NEW YORK — The National Institutes of Health said on Thursday that it has committed roughly $185 million over the next five years to fund an initiative investigating how genomic variation alters human genome function and affects health and disease.
NIH is providing the funding through 25 grants awarded to investigators at 30 sites across the US that will tackle different aspects of the consortium: functional characterization, regulatory networks, mapping, predictive modeling, and data and administrative coordination.
Key goals of the project — called the Genomic Variation on Function (IGVF) consortium — include the systematic perturbation of the genome to assess the impact of genomic variation on genome function and phenotype; the high-resolution identification of where and when genes and regulatory elements function; and the advancement of network-level understanding of the influence of genetic variation and genome function on phenotype.

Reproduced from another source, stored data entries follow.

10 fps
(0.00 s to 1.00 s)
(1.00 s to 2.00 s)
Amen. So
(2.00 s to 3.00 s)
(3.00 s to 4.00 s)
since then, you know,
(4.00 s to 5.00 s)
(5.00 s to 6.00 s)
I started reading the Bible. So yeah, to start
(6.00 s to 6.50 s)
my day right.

The IGVF is also tasked with developing and testing innovative predictive models of the impact of genomic variation on genome function, generating a resource around a catalog of variant impacts, and supporting the use of these approaches by the wider scientific community.

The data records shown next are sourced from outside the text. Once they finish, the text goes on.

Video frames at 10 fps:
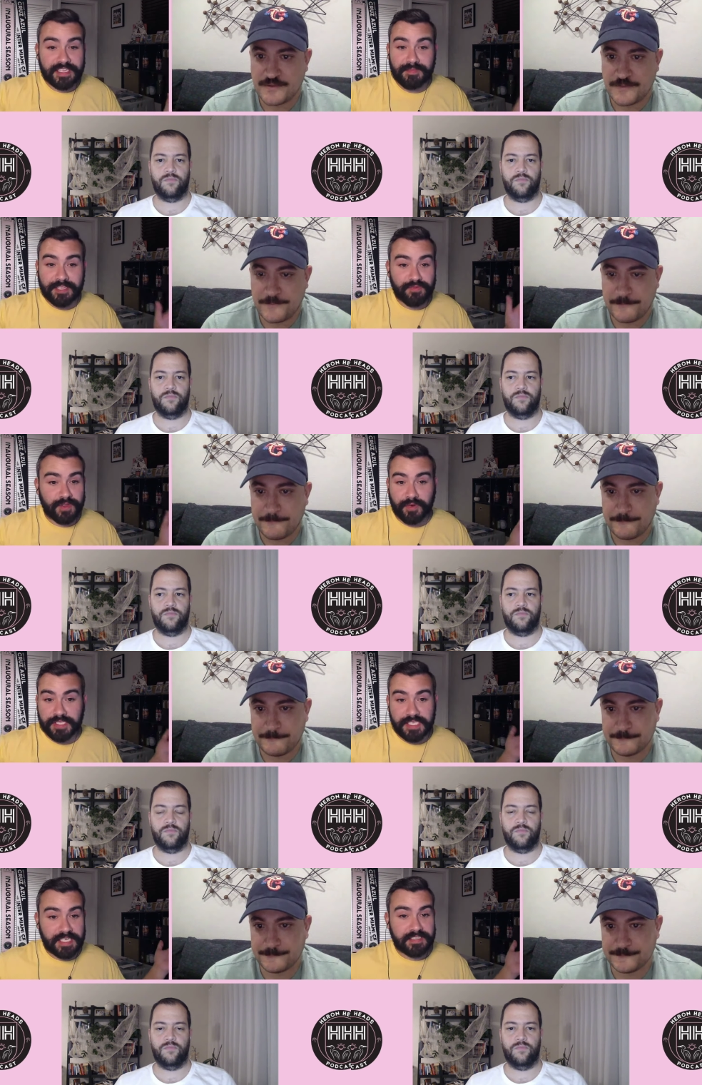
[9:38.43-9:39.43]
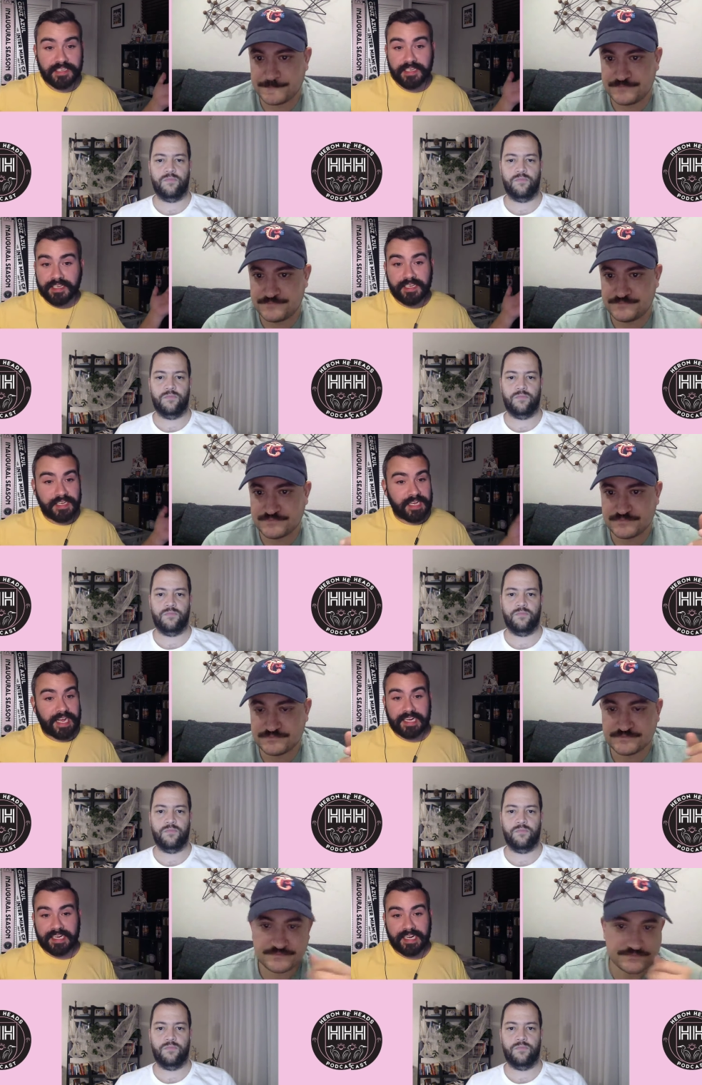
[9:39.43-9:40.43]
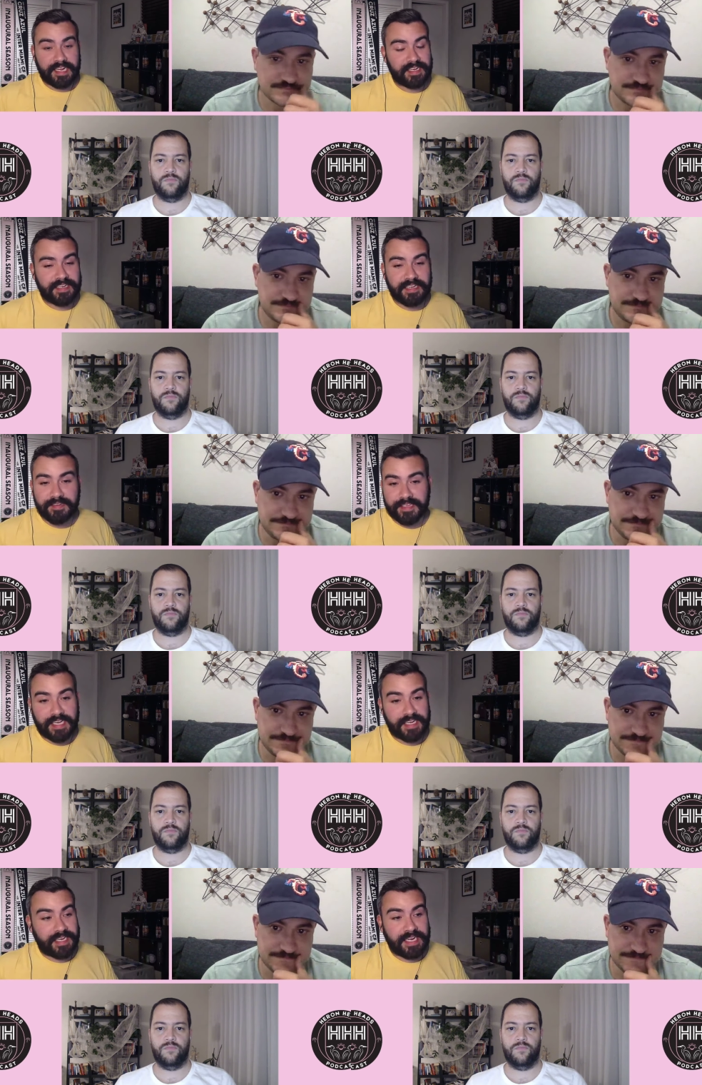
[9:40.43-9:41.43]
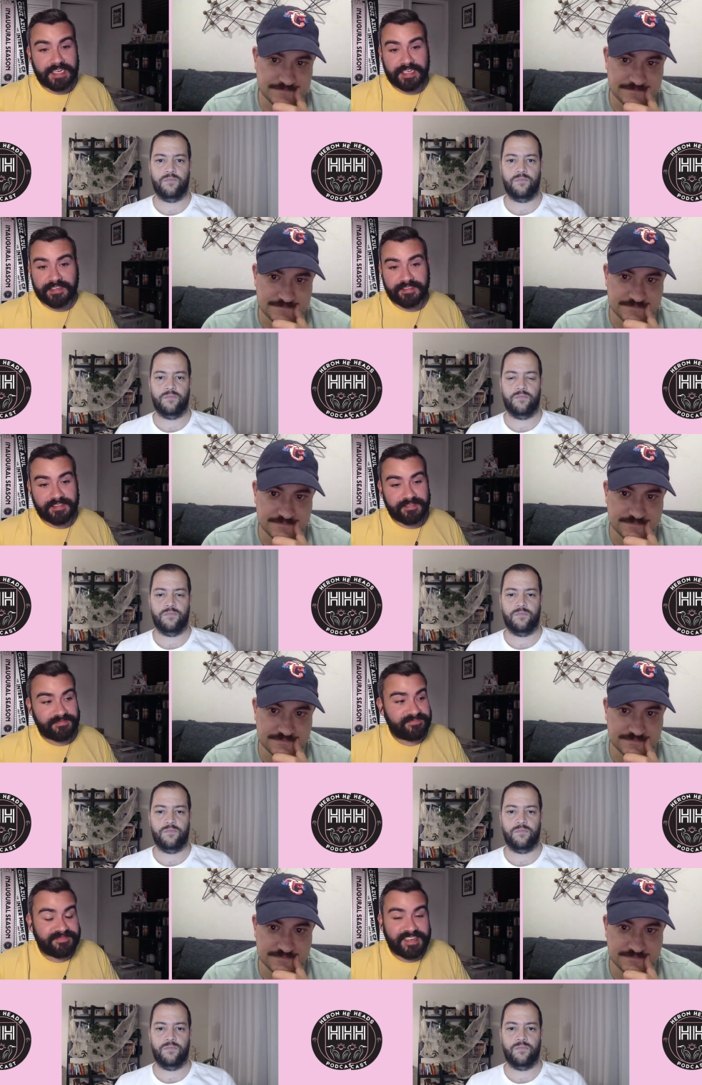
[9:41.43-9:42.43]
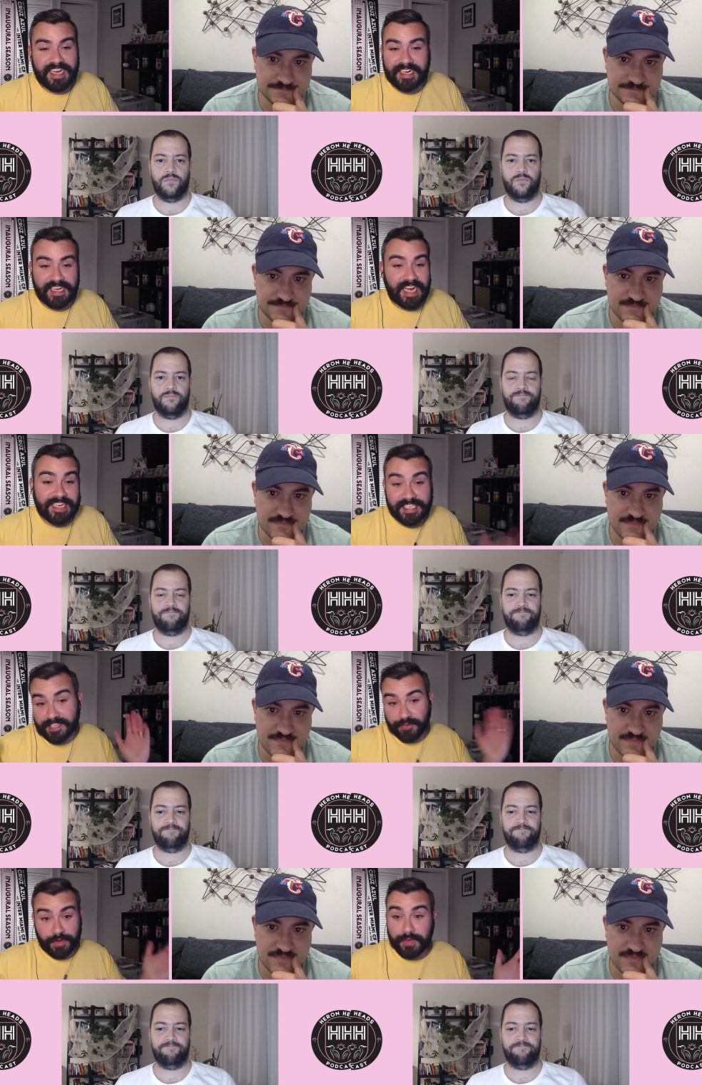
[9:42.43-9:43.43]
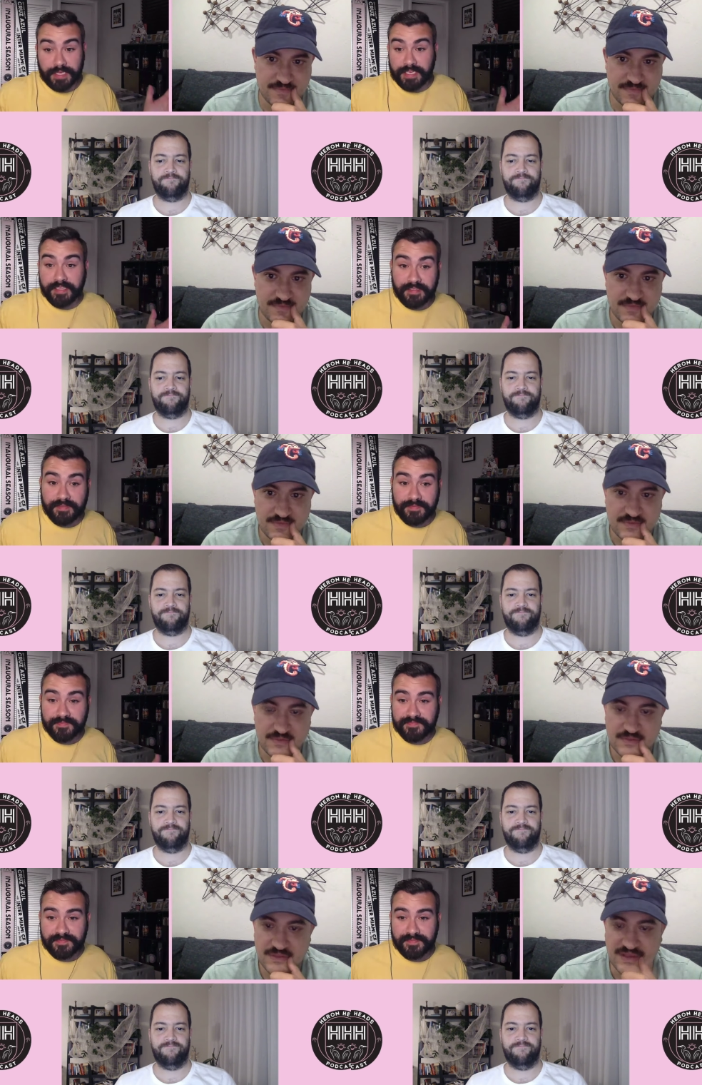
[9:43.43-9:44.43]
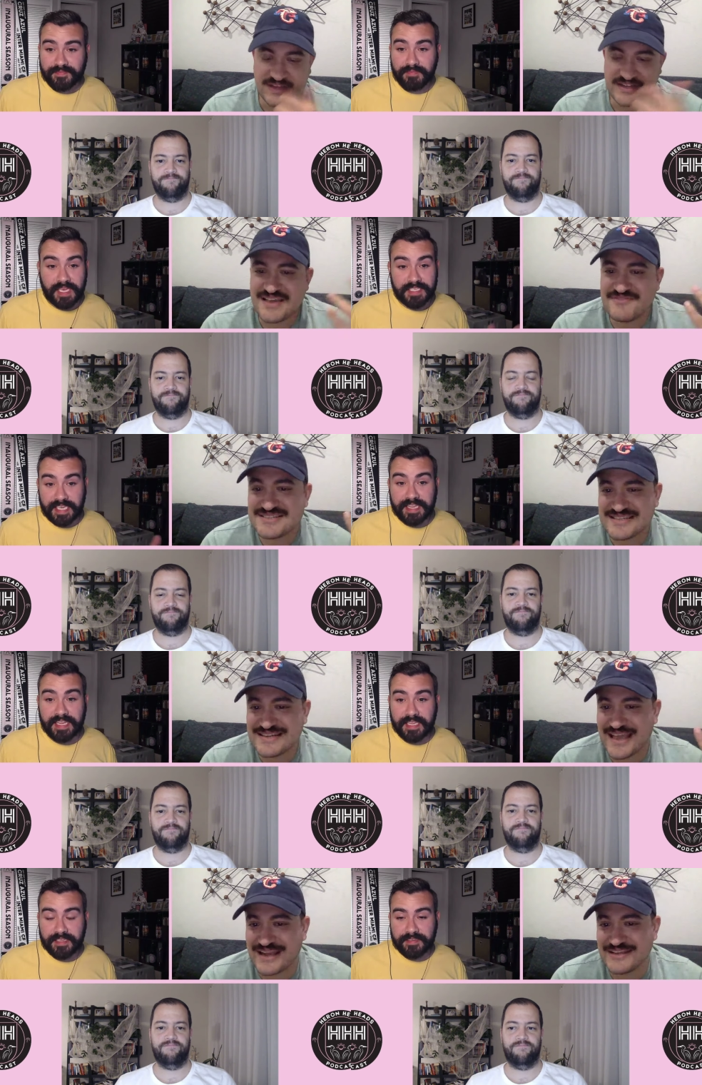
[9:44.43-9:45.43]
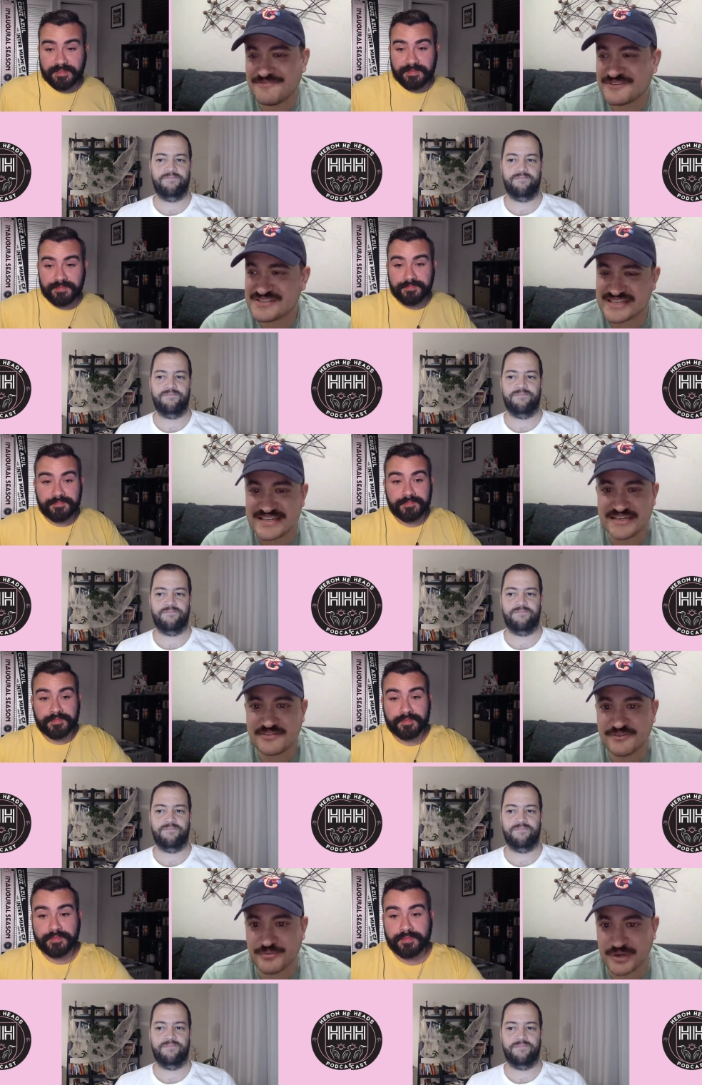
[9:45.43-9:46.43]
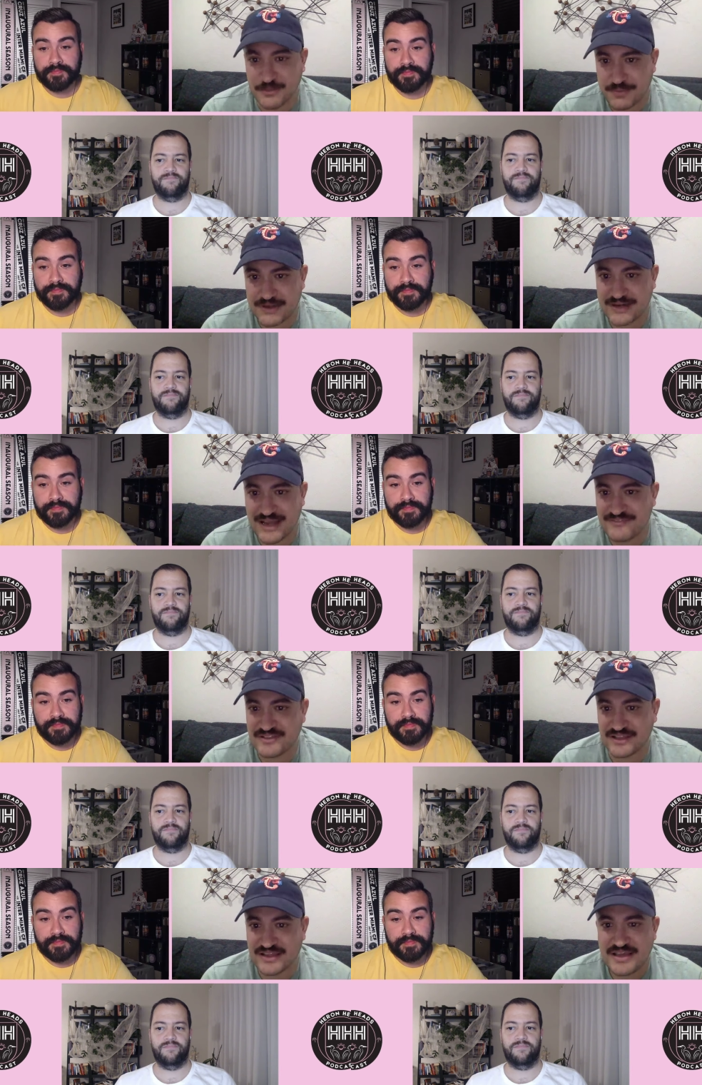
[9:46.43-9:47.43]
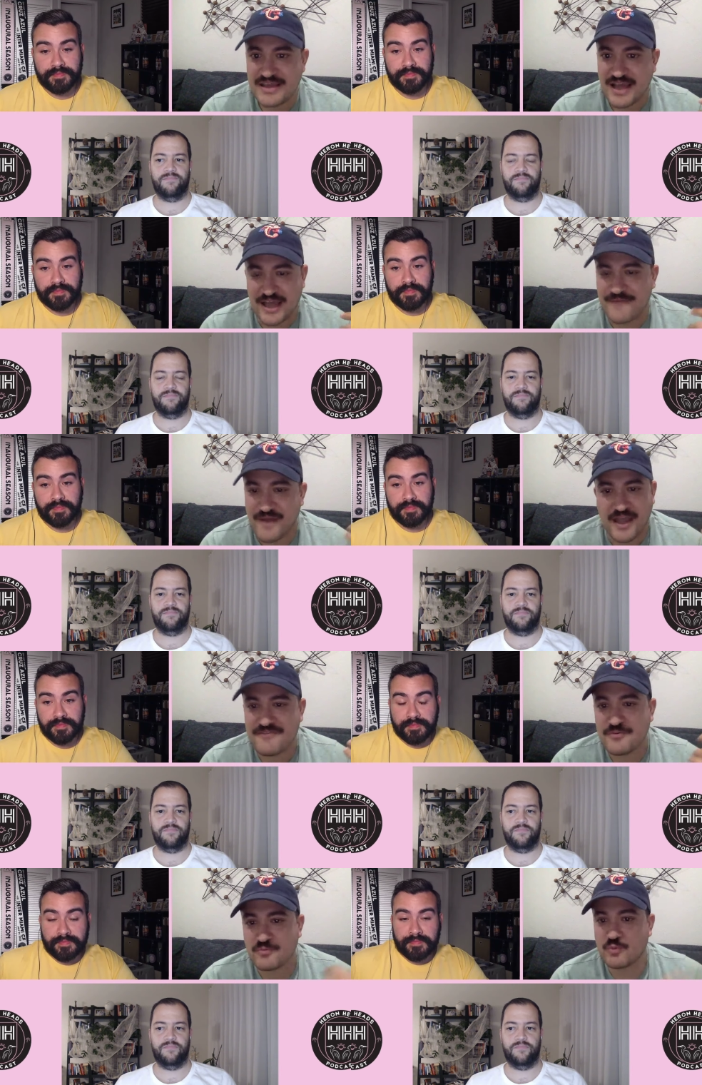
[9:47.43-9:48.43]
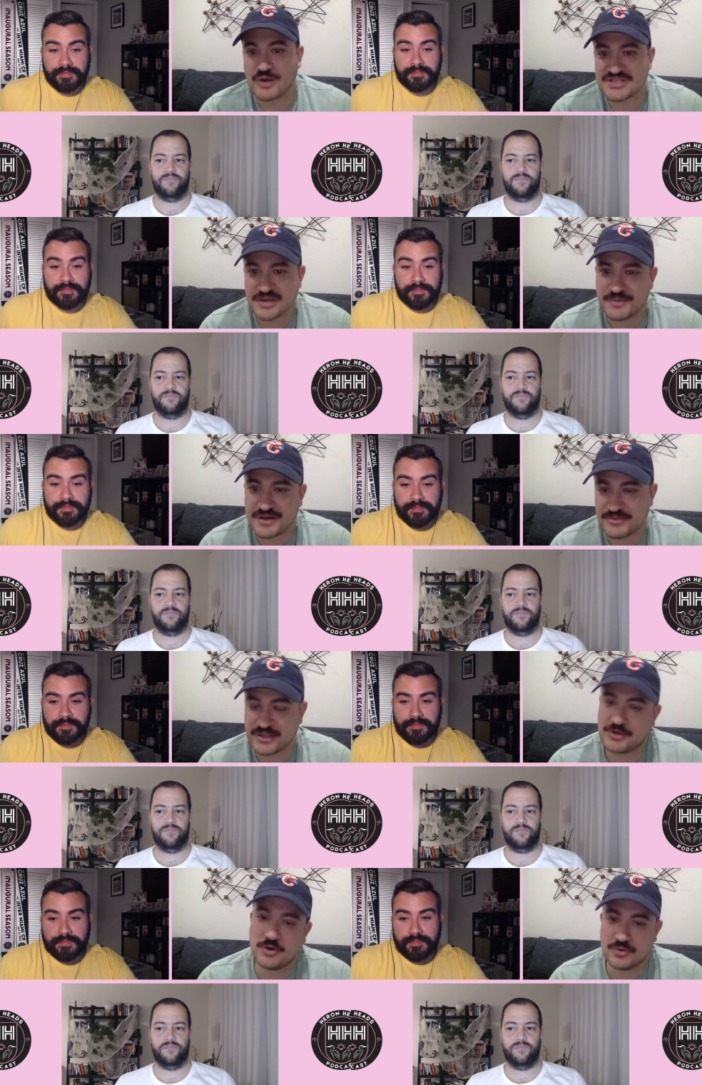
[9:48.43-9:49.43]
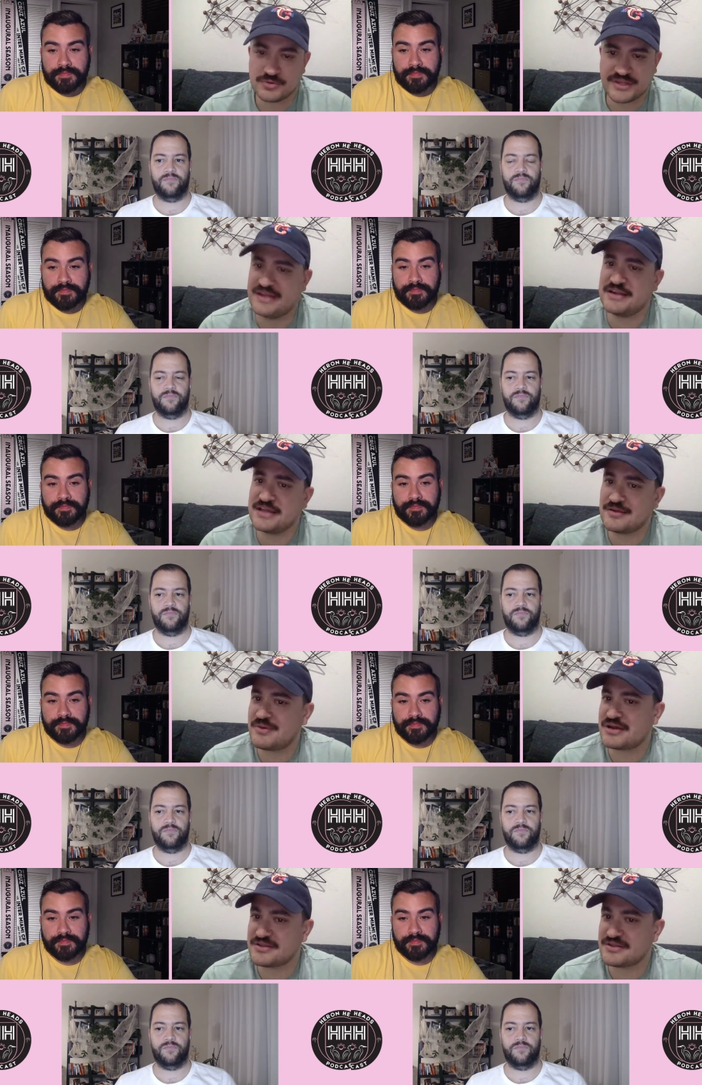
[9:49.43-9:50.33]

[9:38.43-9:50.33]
Speaker 1: this match with Martinez. And I, I, I disagree with it.
Speaker 2: I just haven't I, seen any fatigue from Campana. I haven't like I, I haven't watched Campana and be like, oh, they need to get him out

"Biomedical researchers have recently made remarkable advances in the experimental and computational methods available for elucidating genome function," Carolyn Hutter, director of the National Human Genome Research Institute's division of genome sciences, said in a statement. "The IGVF consortium will include world leaders in these areas, and together they will leverage these advances to tackle an incredibly challenging and important series of questions related to how genomic variation influences biological function."